WHAT IS REQUIRED: Return each of the entries below precisely, with no pictures in the result.

DATA EXTRACT:

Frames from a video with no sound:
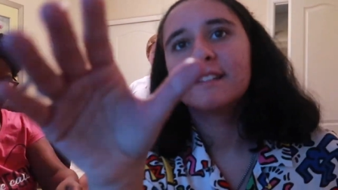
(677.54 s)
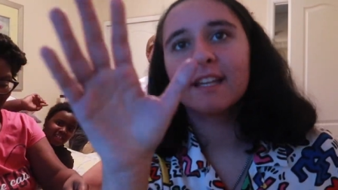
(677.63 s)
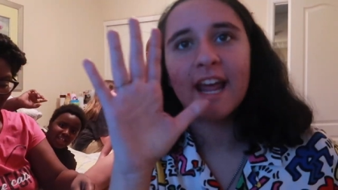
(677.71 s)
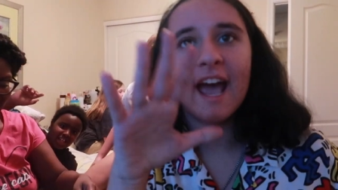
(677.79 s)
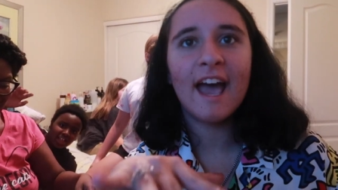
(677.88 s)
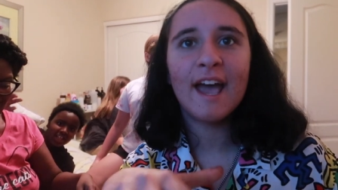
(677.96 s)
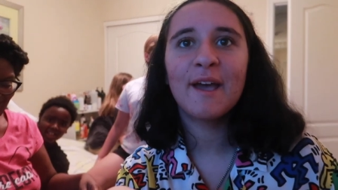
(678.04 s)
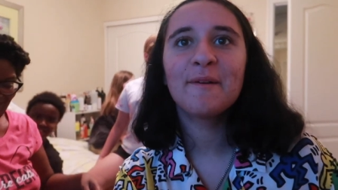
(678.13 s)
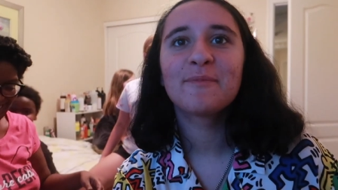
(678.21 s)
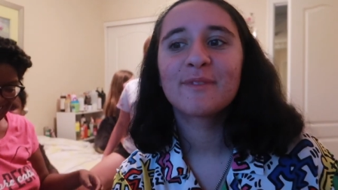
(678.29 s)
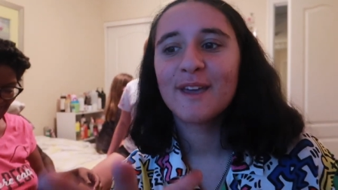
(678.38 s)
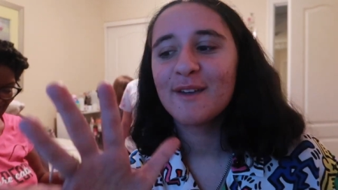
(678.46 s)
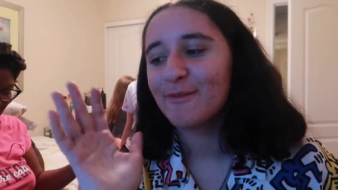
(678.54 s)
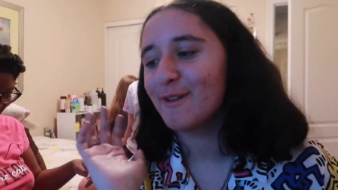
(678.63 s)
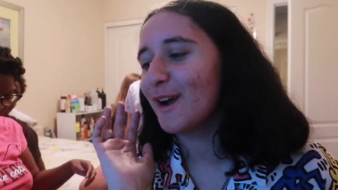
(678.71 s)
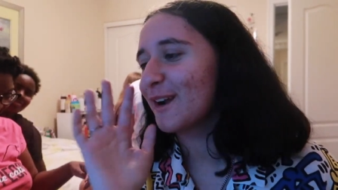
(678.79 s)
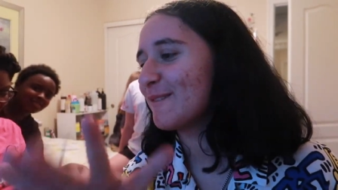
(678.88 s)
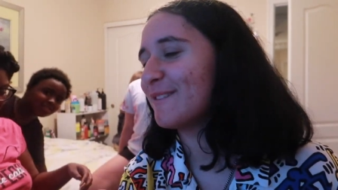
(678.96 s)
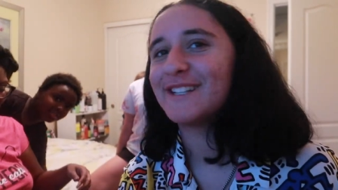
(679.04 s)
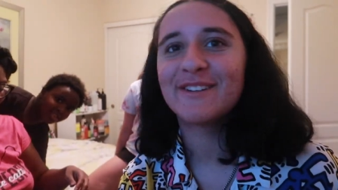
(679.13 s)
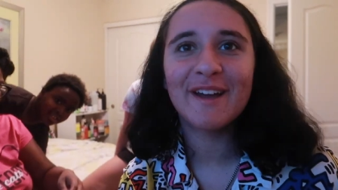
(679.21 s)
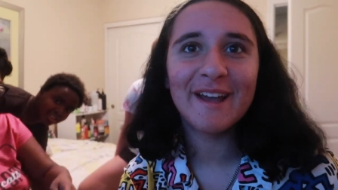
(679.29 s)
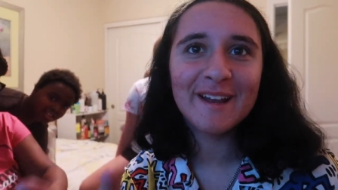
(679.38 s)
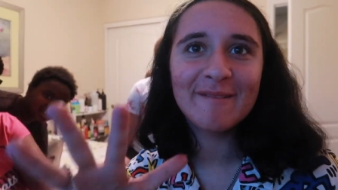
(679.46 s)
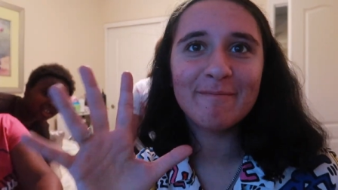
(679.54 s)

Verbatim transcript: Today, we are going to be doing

REPLY TO THE EXERCISE:
Frames from a video with no sound:
(677.54 s)
(677.63 s)
(677.71 s)
(677.79 s)
(677.88 s)
(677.96 s)
(678.04 s)
(678.13 s)
(678.21 s)
(678.29 s)
(678.38 s)
(678.46 s)
(678.54 s)
(678.63 s)
(678.71 s)
(678.79 s)
(678.88 s)
(678.96 s)
(679.04 s)
(679.13 s)
(679.21 s)
(679.29 s)
(679.38 s)
(679.46 s)
(679.54 s)

Verbatim transcript: Today, we are going to be doing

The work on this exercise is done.